*Prompt*: Please transcribe the data that follows exactly as given, leaving out every picture.

*Raw data*:
****

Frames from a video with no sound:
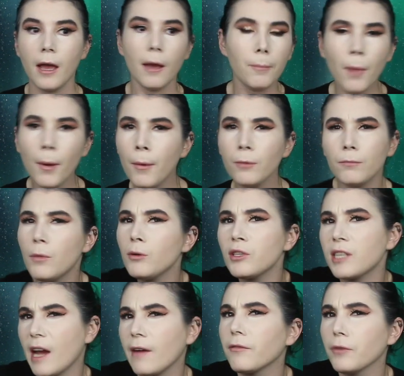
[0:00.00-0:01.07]

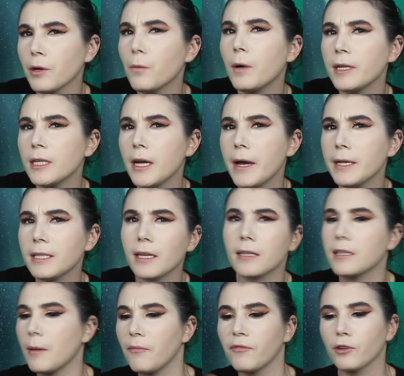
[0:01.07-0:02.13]
Most everyone does,
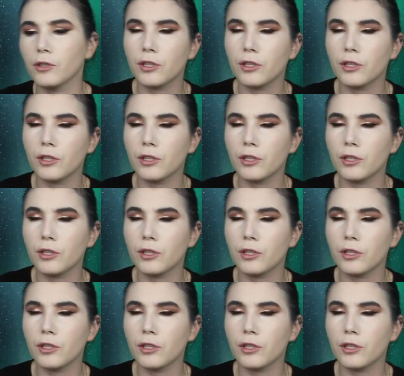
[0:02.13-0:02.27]
except for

****

*Response area*:
Frames from a video with no sound:
[0:00.00-0:01.07]

[0:01.07-0:02.13]
Most everyone does,
[0:02.13-0:02.27]
except for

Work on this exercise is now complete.